**What is needed:**
Every entry below should be repeated exactly; the pictures should not.

● ● ● ● ● ● ●

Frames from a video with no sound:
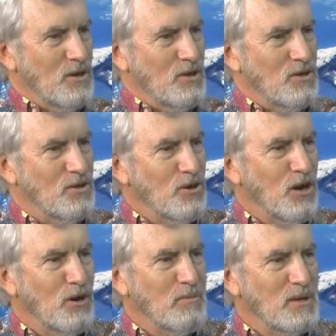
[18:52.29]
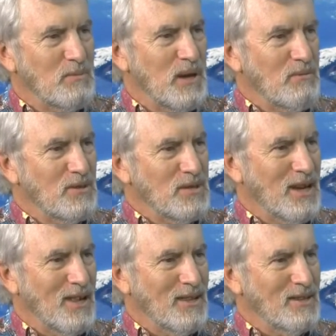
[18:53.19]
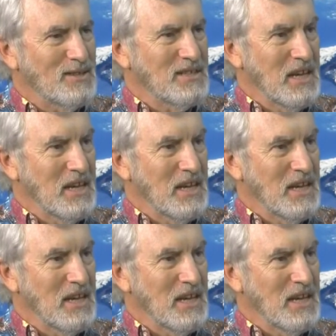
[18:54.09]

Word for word: Yeah. You're hoping to be able to tell us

● ● ● ● ● ● ●

**Response for this exercise:**
Frames from a video with no sound:
[18:52.29]
[18:53.19]
[18:54.09]

Word for word: Yeah. You're hoping to be able to tell us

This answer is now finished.